The 34-year-old American sealed a self-described 'Serena Slam' last year with her victory over Garbine Muguruza in the All England Club final.

It followed her 2014 US Open win and triumphs at the Australian Open and French Open early in 2015, making Williams champion of all four majors at the same time, for the second time in her career.

Hopes of a calendar Grand Slam of all four majors in the same year were left in tatters by a startling US Open semi-final loss to Italian Roberta Vinci, and defeats by Angelique Kerber in January's Australian Open final and to Muguruza in this month's French Open title match have left questions being asked of Williams.
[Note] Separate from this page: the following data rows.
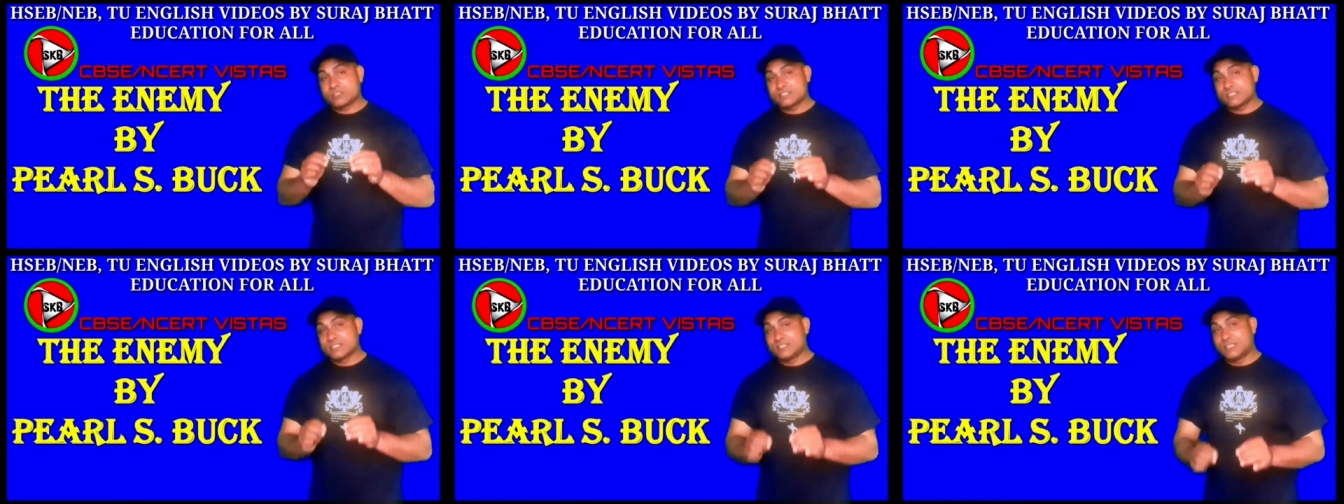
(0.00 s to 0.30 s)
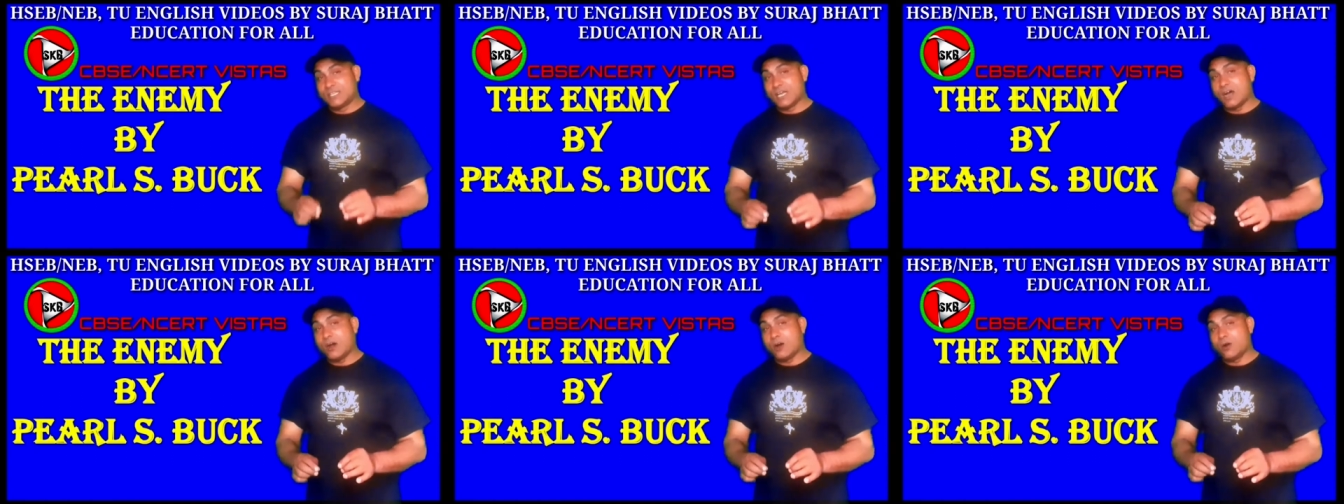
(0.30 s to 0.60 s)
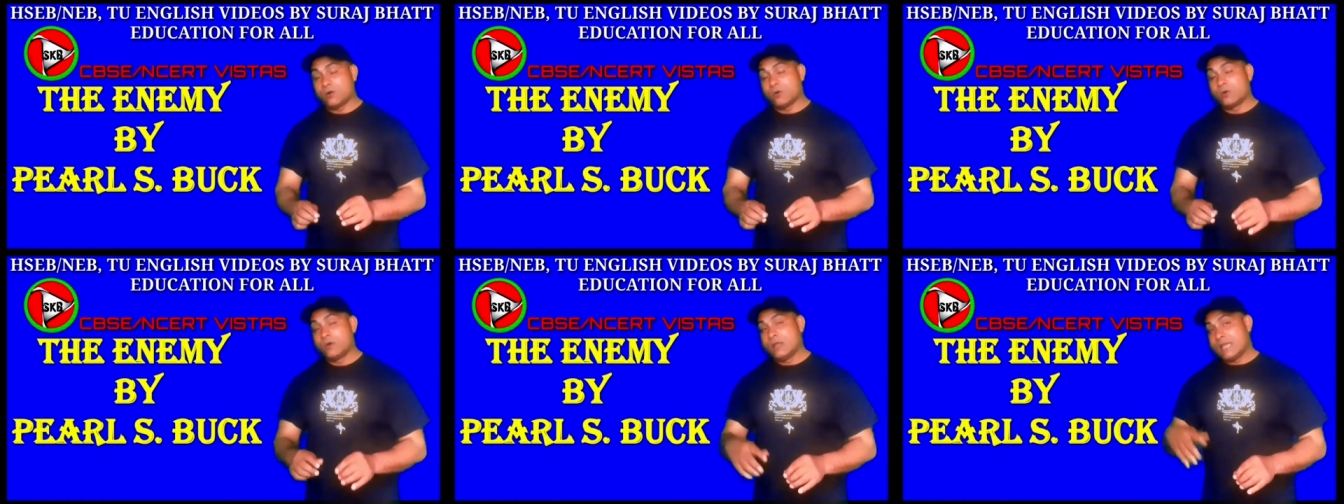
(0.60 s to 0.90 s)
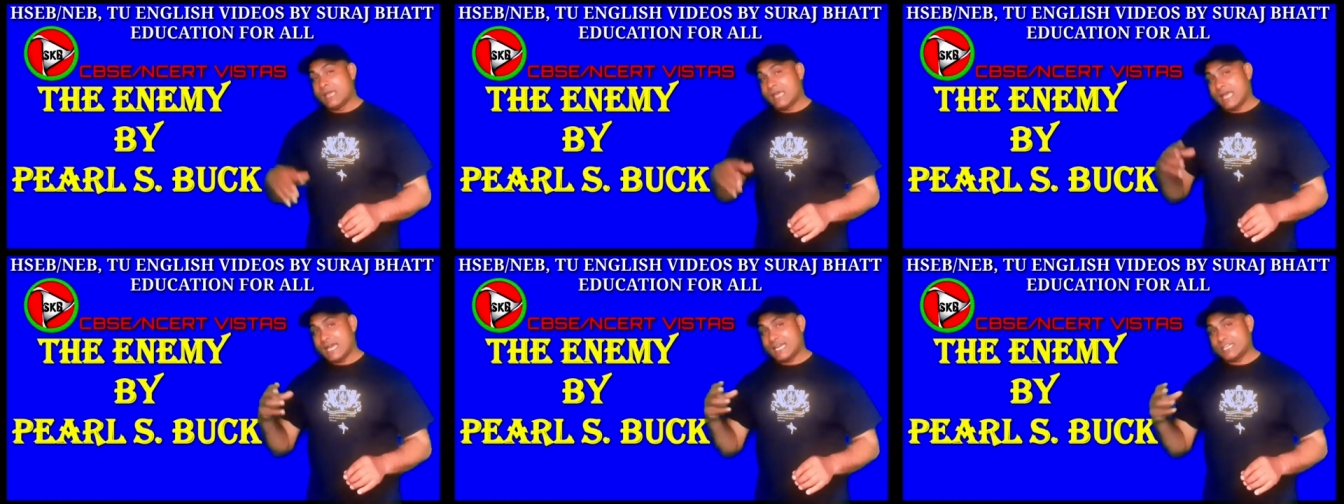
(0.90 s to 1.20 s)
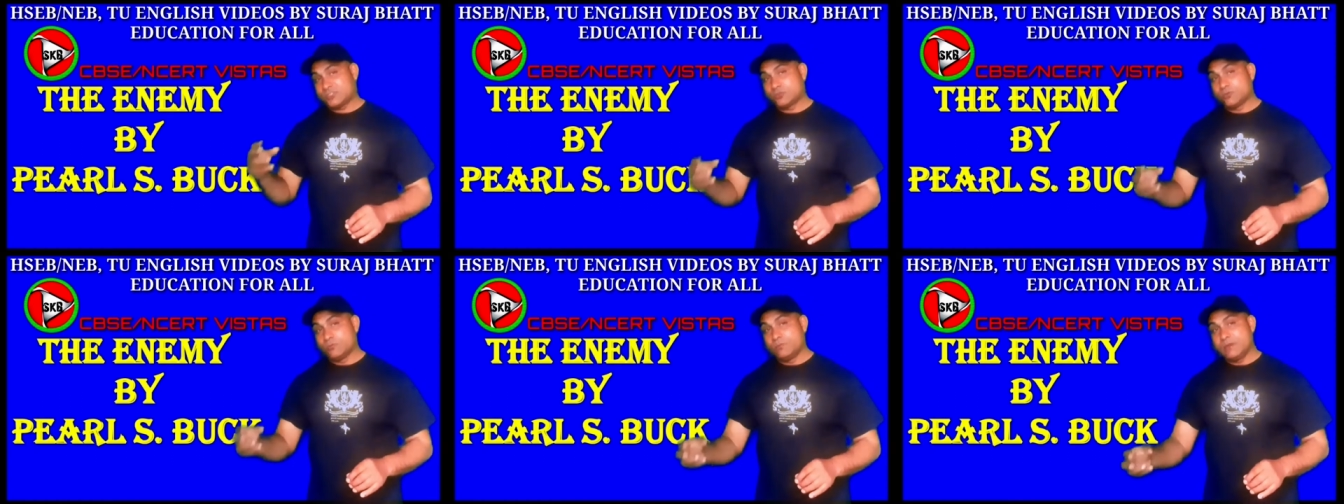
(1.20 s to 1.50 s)
Sadao
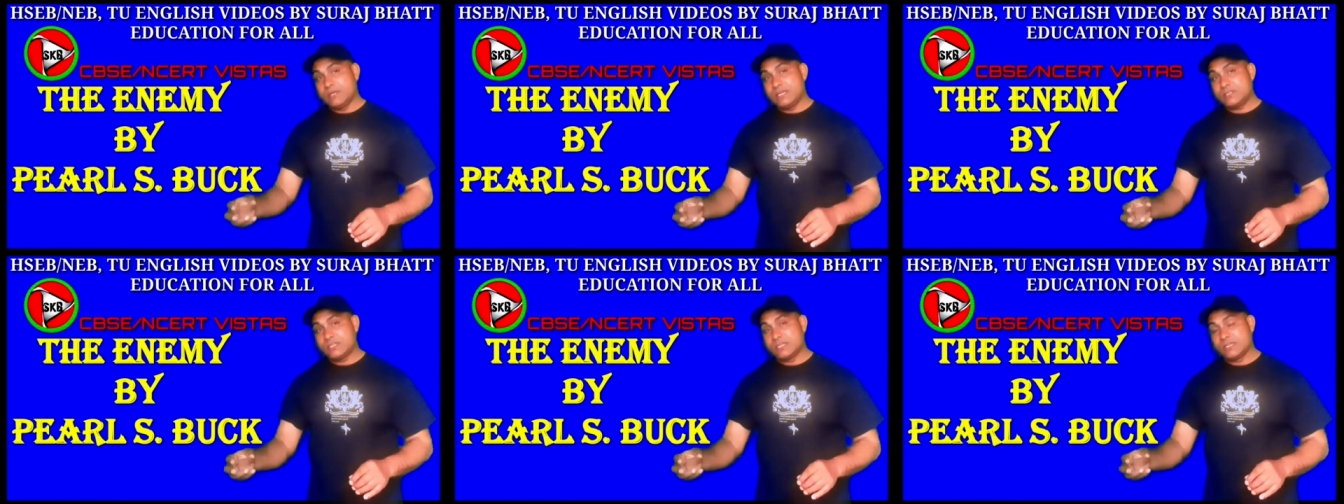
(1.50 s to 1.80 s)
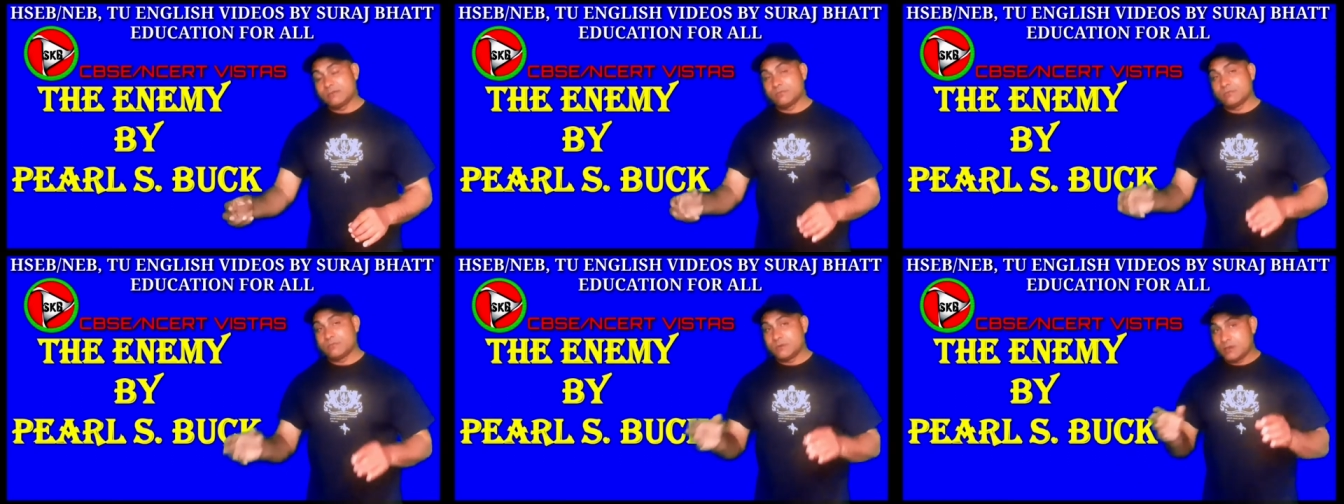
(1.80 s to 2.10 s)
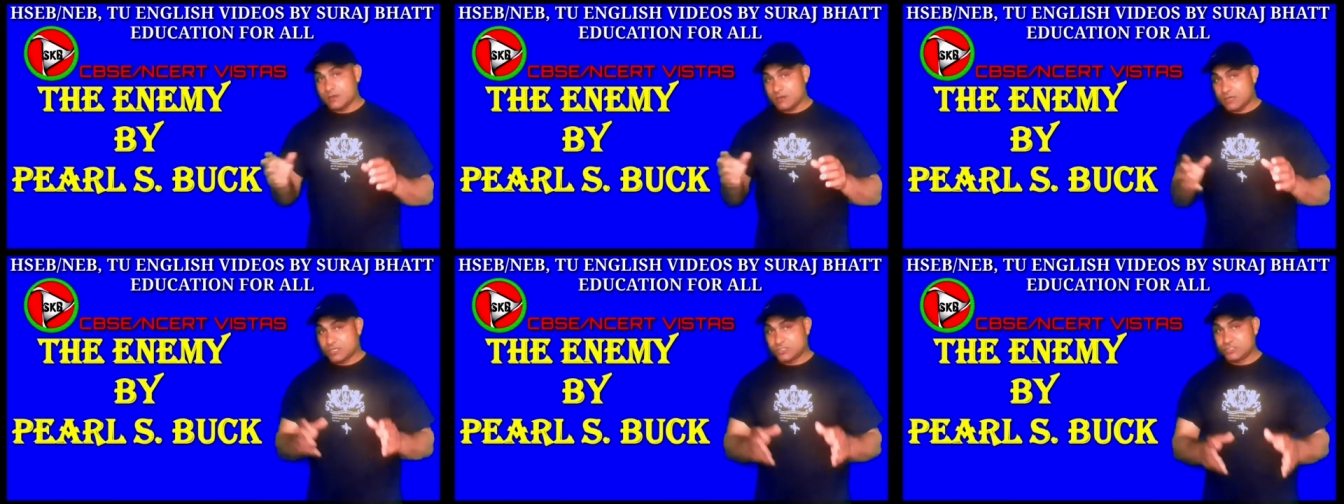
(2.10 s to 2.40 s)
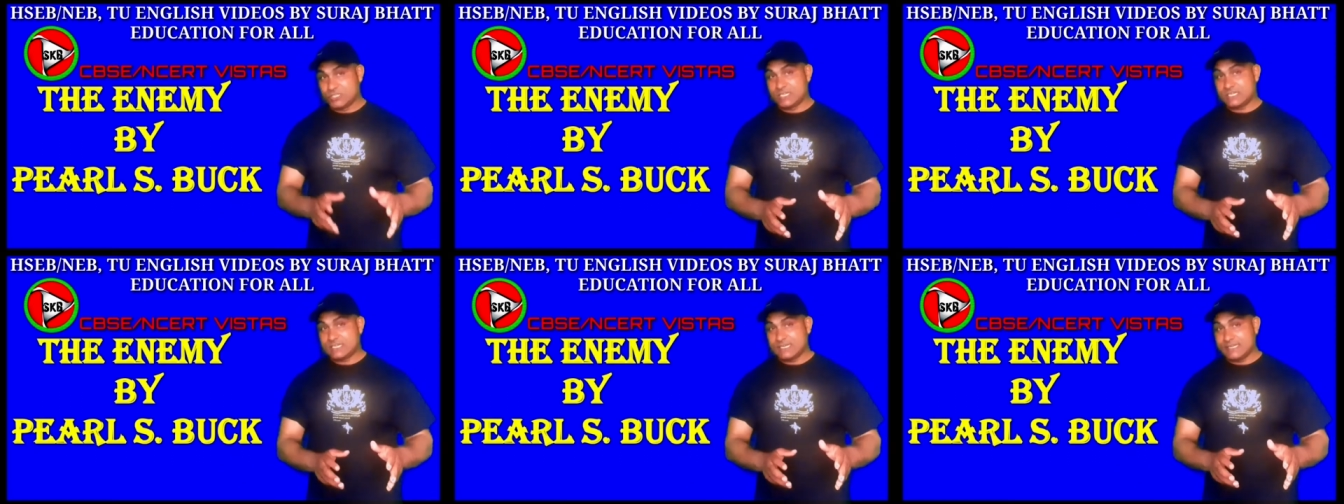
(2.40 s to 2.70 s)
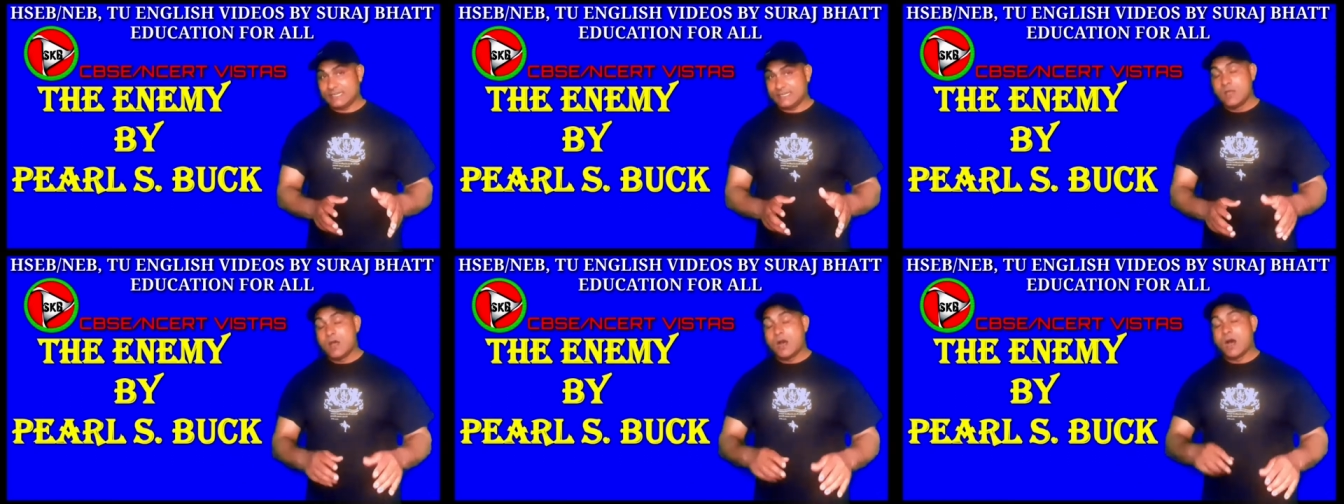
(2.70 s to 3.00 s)
had to meet him
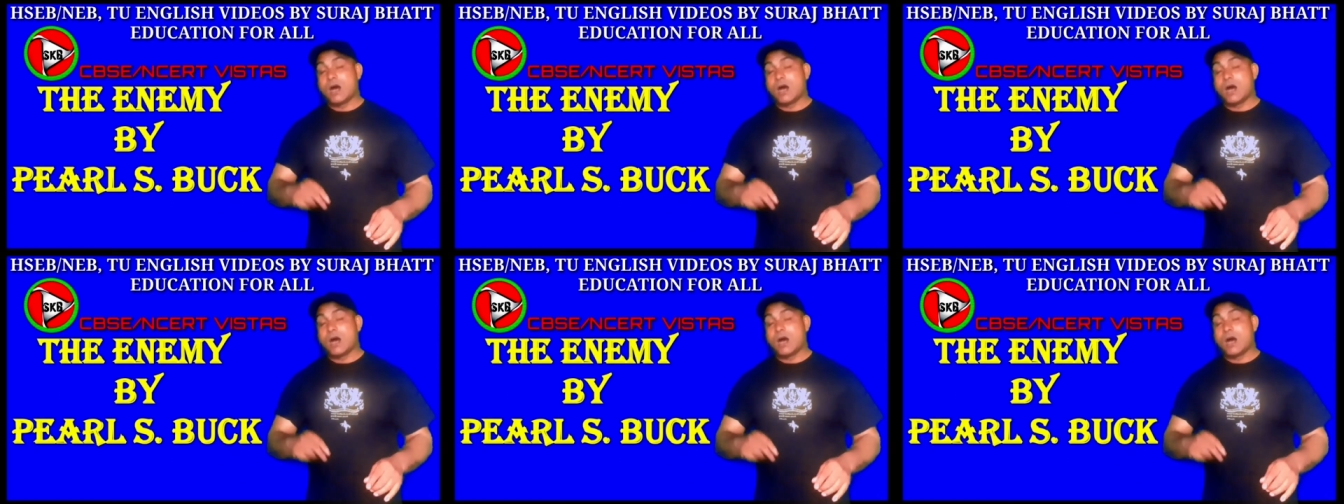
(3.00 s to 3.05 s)
urgently.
She is achieving more in a period of supposed decline than most will fit into a career, and few would bet against her winning another slam to match Steffi Graf's Open era record of 22 majors.

The talk about records does not stimulate Williams though, and she gave clipped responses to much of the questioning she faced, two days out from her opening match against 27-year-old Swiss qualifier Amra Sadikovic, whose first match in a grand slam will be on Centre Court at 1pm on Tuesday.
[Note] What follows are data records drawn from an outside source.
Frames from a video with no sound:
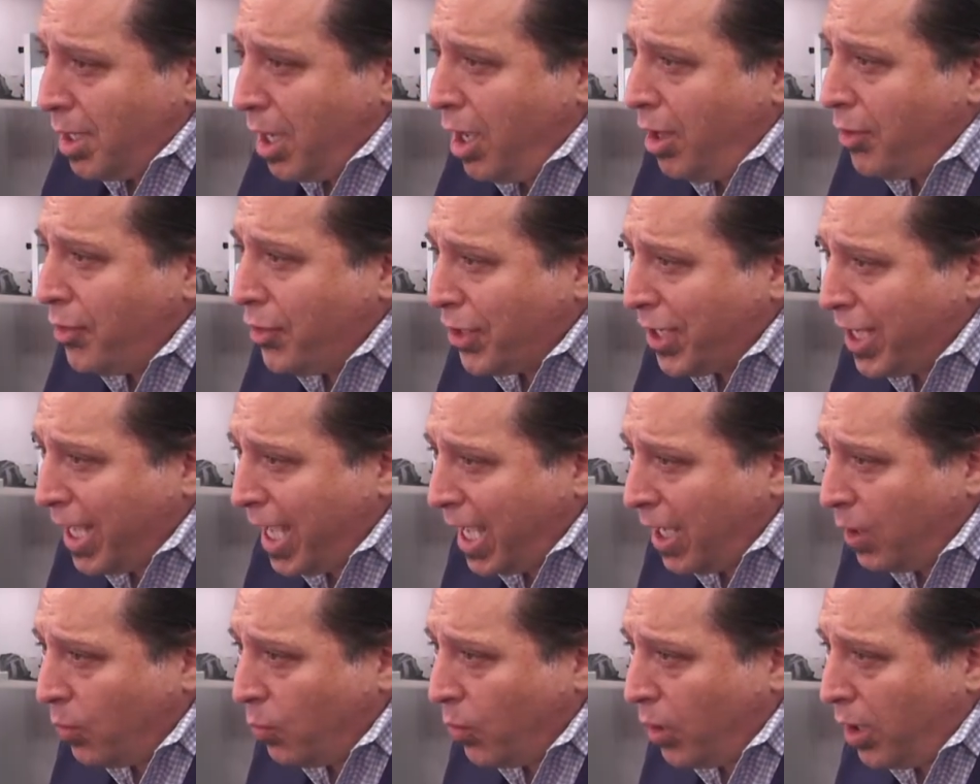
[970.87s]
on the
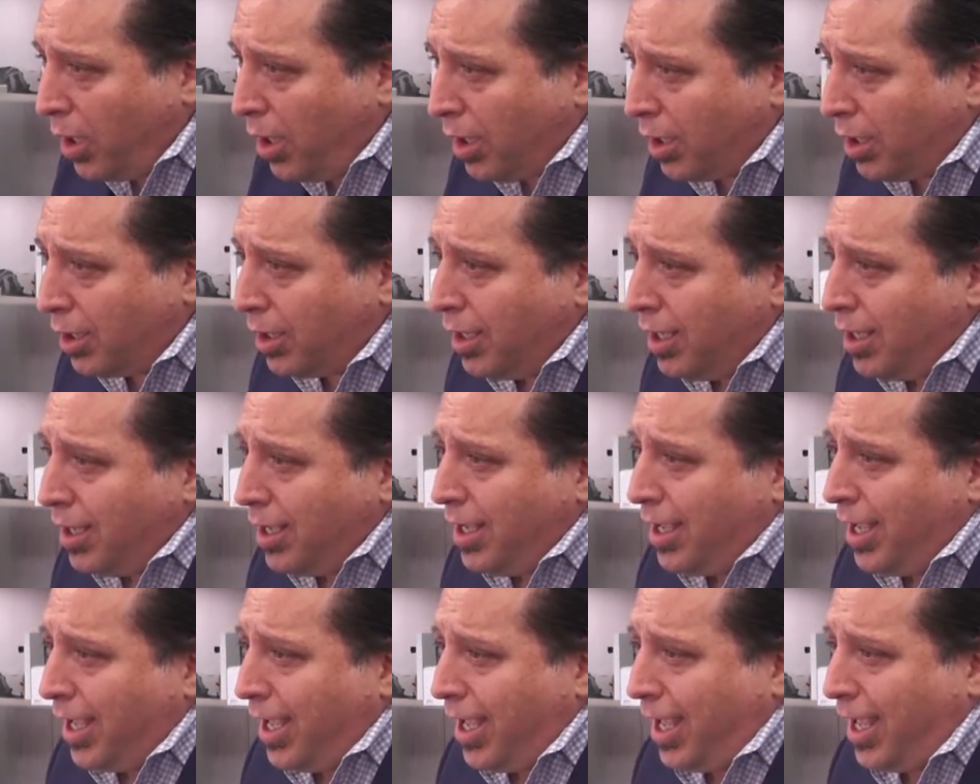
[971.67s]
catwalk
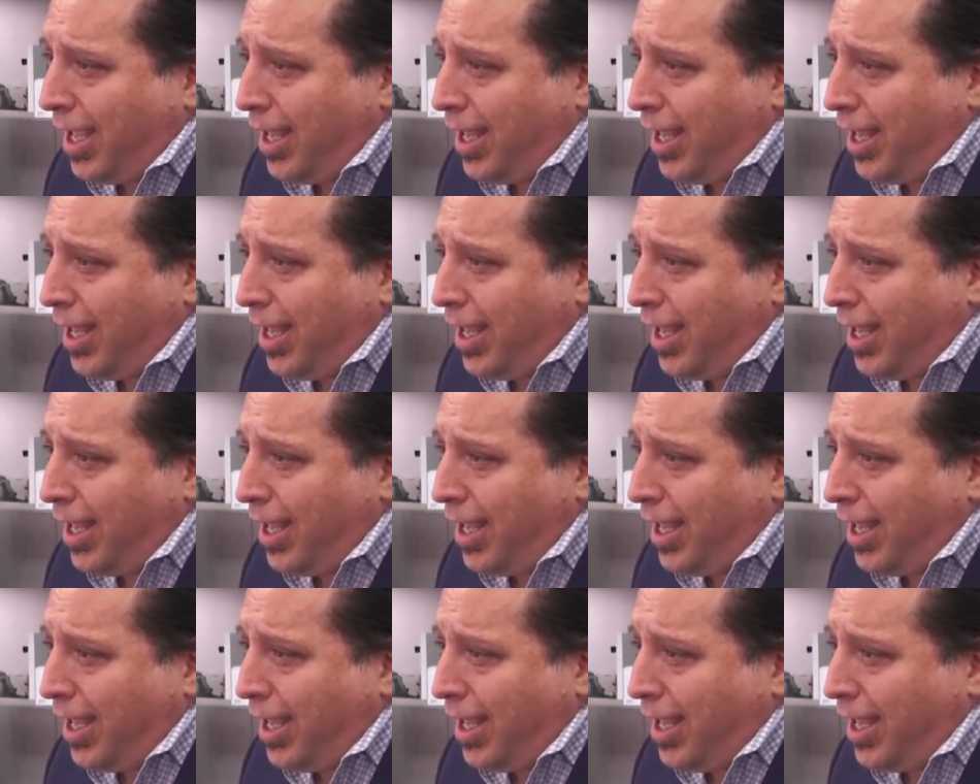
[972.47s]
mm-hmm.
"This year I don't feel as much tension as I usually do. Well, there's some years I haven't felt any tension either. I'm feeling pretty good. I don't feel any pressure or stress," Williams said.

"I think it's important to learn from every loss that you have. Throughout my whole career I have been able to learn a lot, to come back a much better player."

"I'm definitely ready to start playing at this point. I'm kind of over-practising every day for two hours, then going to the gym for some time."

She remains the women's world number one and the player to beat, in what otherwise looks a wide open field.

Muguruza has experienced mixed fortunes since surprising many with her run to the final on grass - a surface she once loathed - last year. The French Open title, and the way she saw off Williams in straight sets to earn that maiden grand slam, means she may be a serious contender.

But all eyes will be on Williams, and when it comes to match time that is how she likes it. The stadium court is her playground, and she is relishing her return there.

"It's just that one time a year you get to get on this amazing, beautiful surface. It feels really good," Williams said.

She would not be drawn on discussing the fate of the 2004 Wimbledon champion Maria Sharapova, who is challenging a two-year ban for a doping offence.

"I've commented a lot on that in the past," Williams said, dismissing the enquiry.

Sharapova this weekend said she had enlisted on a course at Harvard Business School.

But Williams did admit she was worried about the Zika virus and its impact on the Olympics, even though she has no plans to skip the Rio Games.

The mosquito-carried bug has been linked to birth defects, and Williams said: "There's really been a lot of instructions. I'm concerned, obviously, but I'm also very prepared."

She arrived in London on Monday and as well as practising at Wimbledon has been involved in a host of corporate events, such is the life of the modern superstar sportswoman.

From belting out Irene Cara's What A Feeling at an airline-sponsored karaoke event, to promoting her own new signature clothing line, holding a Facebook Q&A, and attending the Women's Tennis Association's pre-Wimbledon party, Williams has been busy during her so-far short stay in the capital.

Now she means business with racket in hand, and has the fond memories of her six Wimbledon titles and two 'Serena Slams' to fuel the drive for success.

Asked about the second sweep of the majors, she said: "It was a great accomplishment to win four grand slams in a row twice in my career. It's pretty cool. It's really awesome."